Sunday, February 25, 2007

I miss my God.

God and I have been on a stand off for quite some time. I am being very stubborn about going to church by myself, so I have not been going. Instead I listen to church radio and drink my coffee on Sunday mornings. I know I am rebelling about going to church by myself. I am soooooo tired of going to church by myself, because I HAVE to. Now, I know it is ridiculous to to not only keep from going to church for this reason, but it is also ridiculous to try and win a stand off with the Lord! But still, I keep trying. Besides the company of my poochies, I do most things alone. God knows I hate being alone all the time. But for some reason, that is my reality. I have no family here, no real close friends, no husband, no one who will go to church with me. I know, wah! I'm really tired of wahing about it too! The truth is, I am really missing God. I miss feeling close to him. I haven't felt him that much at all lately. I feel like my life is at a stand still. I know too that it would be initially a good feeling to be at church with God, but inevitably, that loneliness feeling always creeps in. Seeing all the people there with family or friends. Then there is me, solo. I hate it. I know I know, some of you are say, "well then, get your butt to church!" I know. See, I have done that, I have joined small groups, I have become a member of a church, but that empty feeling remained. Today, I got myself up to go to church, although a half-n-hour late. I was going to go. I had picked out a church I wanted to check out. I made coffee, then went to pick out my clothes. That's when I went blank. I stood in front of my closet forever looking at my clothes. I stood there, and stood there. Until it was clear that I wouldn't have time to make it to church. This was the closest I have gotten in a long time to actually getting to church. But still a no go. I wish I could get past this and just go. Why am I being so, I don't know weird about this. Oh well, maybe next time.

7 comments:

Karen said...

You KNOW I totally understand it. I went through it, too. You also know what I think about the whole thing, so I won't lecture you here. :-) I will just say that I love you and I can't WAIT to see what God has planned for you.
Jeremiah 29:11-13
For I know the plans I have for you," declares the LORD, "plans to prosper you and not to harm you, plans to give you hope and a future. Then you will call upon me and come and pray to me, and I will listen to you. You will seek me and find me when you seek me with all your heart.

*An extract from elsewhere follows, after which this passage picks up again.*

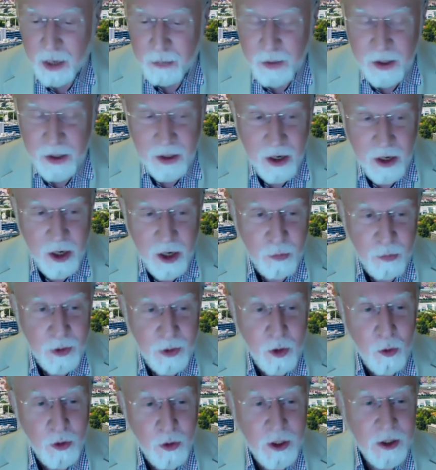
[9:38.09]
and I hope the
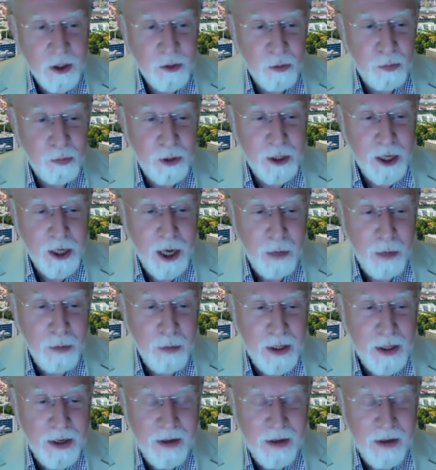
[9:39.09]
audience were pretty happy.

I think we tend to focus on the part about God's plan for us, but forget what He requires of us in the whole deal. Don't forget that you need to seek Him with all of your heart, friend. And if you don't know how, just ASK HIM.

DeAnn said...

I have been there too, Chris. I don't know if you are looking for advice but here's my two cents...I started going to a bible study by Beth Moore about 3 years ago and it has literally changed my life. It has changed the way I think about things that happen and I know myself so much more than I ever have. If there is such a bible study, go to it or better yet, start one yourself. Her website is www.livingproof.com. There is a book with "homework" for each day and then a video to watch. I have learned so much more about God through these studies than years of going to church. I can say I have a relationship with Him. Now I go to church and see it in a different way. I worhip in a different way. My heart has changed and it has happened thru prayers and just getting to know our God more.

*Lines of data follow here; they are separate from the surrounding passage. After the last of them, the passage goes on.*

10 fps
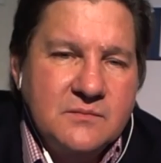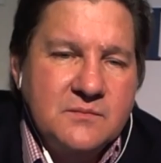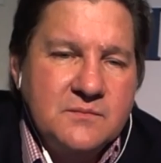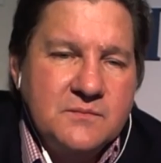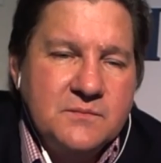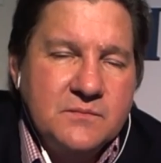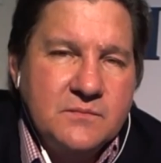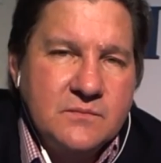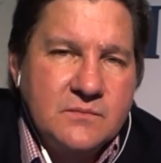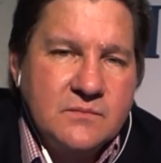
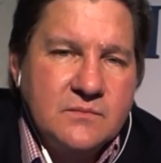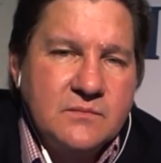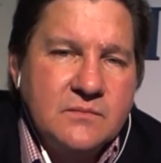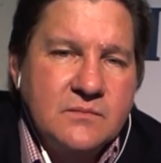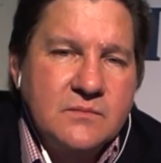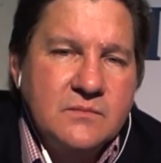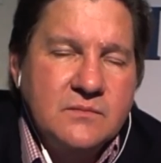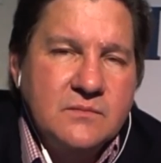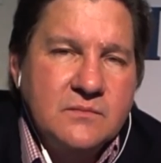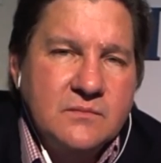
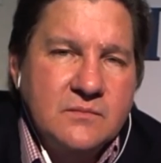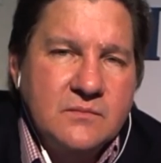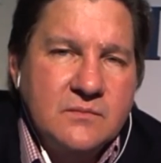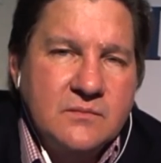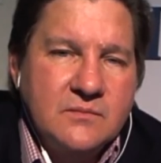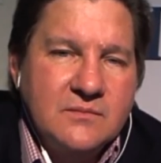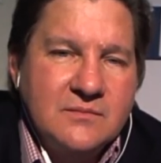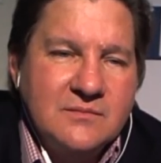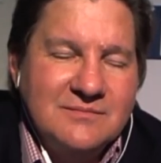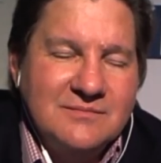
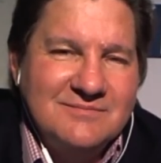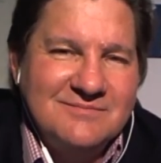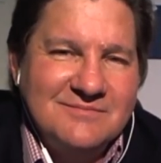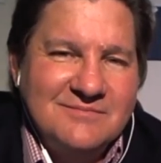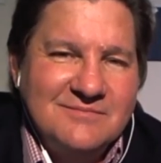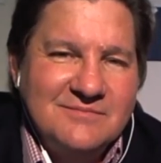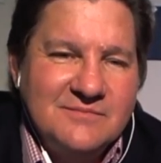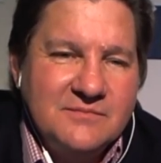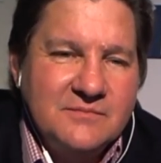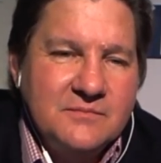
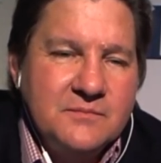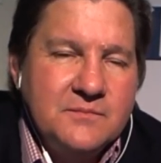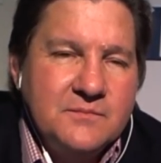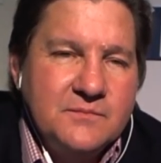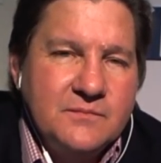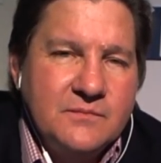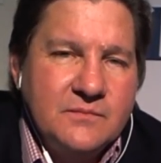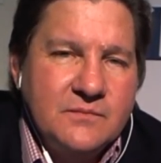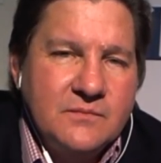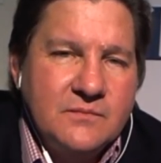
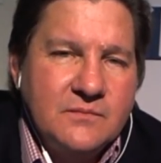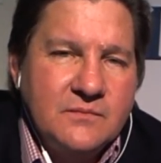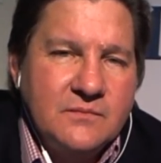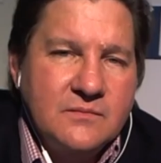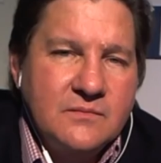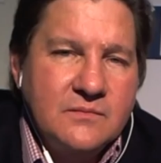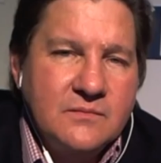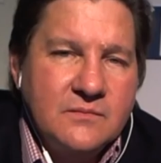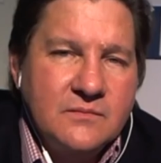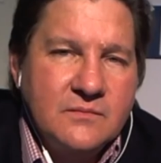
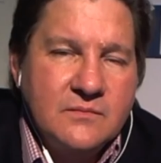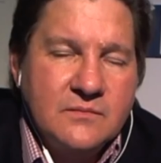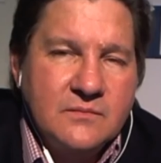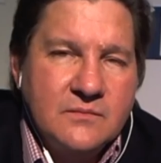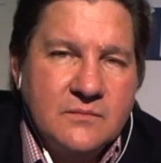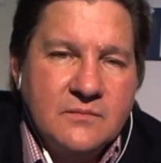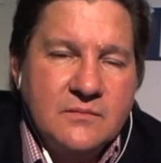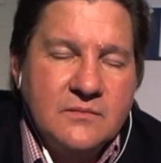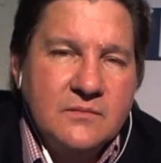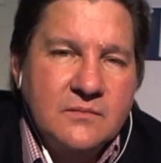
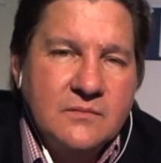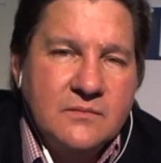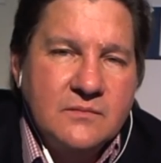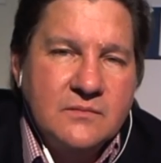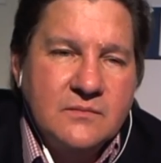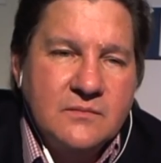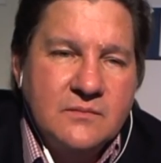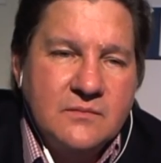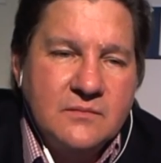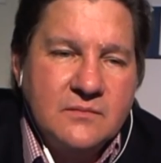This person isn't speaking.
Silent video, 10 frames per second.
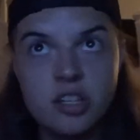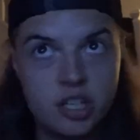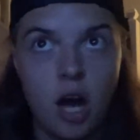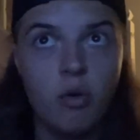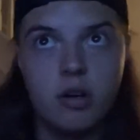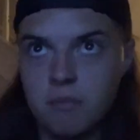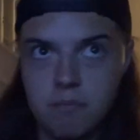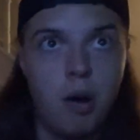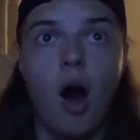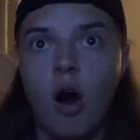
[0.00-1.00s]
current
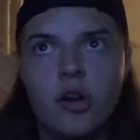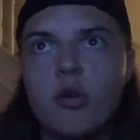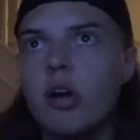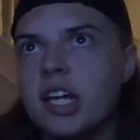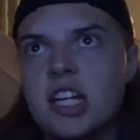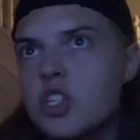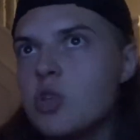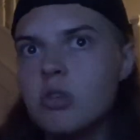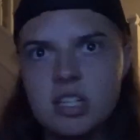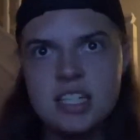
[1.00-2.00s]
partner, I guess
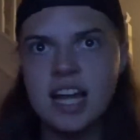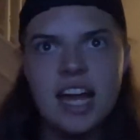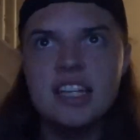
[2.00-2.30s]
you can say,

Check out Beth Moore and see if it interests you. I'll be praying for you my friend.

DeAnn said...

Sorry, Chris...the website is www.lproof.org. There's a ton of info.

Chris said...

Thanks guys, your words mean alot. Yeah,I don't need the lecture cuz I know, I give it to myself all the time. I am praying too for God to lead me. I will get there! One of these days.

carey said...

chris, i miss Him too...and i have a church and a family and friends right here. missing God is way bigger than not going to church, or being alone. missing God is...well, missing GOD. i think deann's advice is right on. want to do a long-distance beth moore bible study with me???

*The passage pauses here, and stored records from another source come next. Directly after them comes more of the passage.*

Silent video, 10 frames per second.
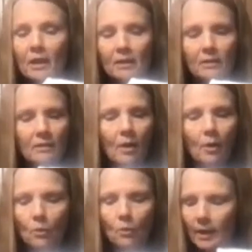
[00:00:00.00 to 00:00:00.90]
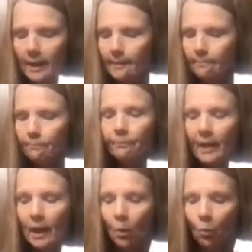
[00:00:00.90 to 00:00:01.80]
So
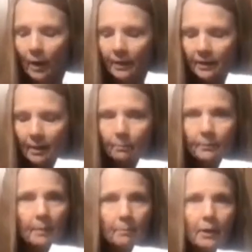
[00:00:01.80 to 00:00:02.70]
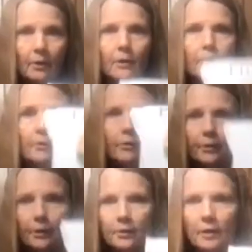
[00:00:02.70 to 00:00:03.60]
1 cup nut butter,
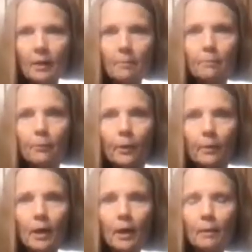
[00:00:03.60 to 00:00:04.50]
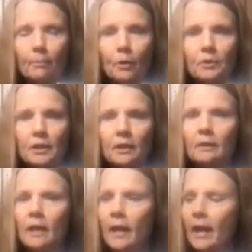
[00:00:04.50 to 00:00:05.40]
1/3 cup
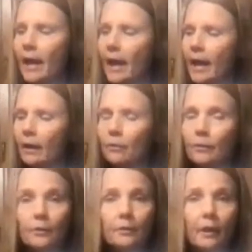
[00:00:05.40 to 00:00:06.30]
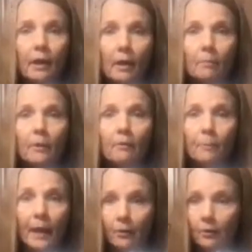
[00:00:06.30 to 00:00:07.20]
protein, and a 1/3 cup of
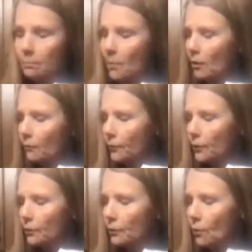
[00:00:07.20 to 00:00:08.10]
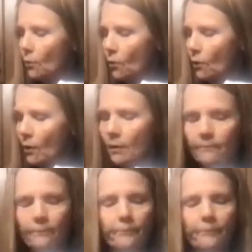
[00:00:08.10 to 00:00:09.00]
powdered monk fruit or
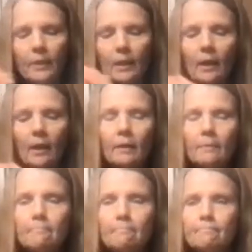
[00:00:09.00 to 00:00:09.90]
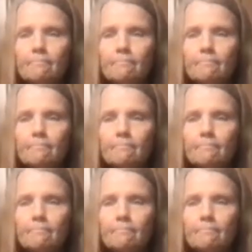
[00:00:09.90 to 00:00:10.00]
honey.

maybe it will help us both.

Chris said...

Carey, I would love that! When do we get started?

bobbione8y said...

oh Girls.

you know, i am pretty sure i just heard God say "i miss you guys MORE!"

more than anything, He wants you to COME. just come. all weird and imperfect, and stubborn and lonely and mad.

:) i have been there too, am sure glad i just kept going back, even when i dropped out for awhile, and wondering what the heck i was doing and not relying on how i feel but what i KNOW instead - He wants you more than you can possibly know.

will pray for a companion in Christ, Chris!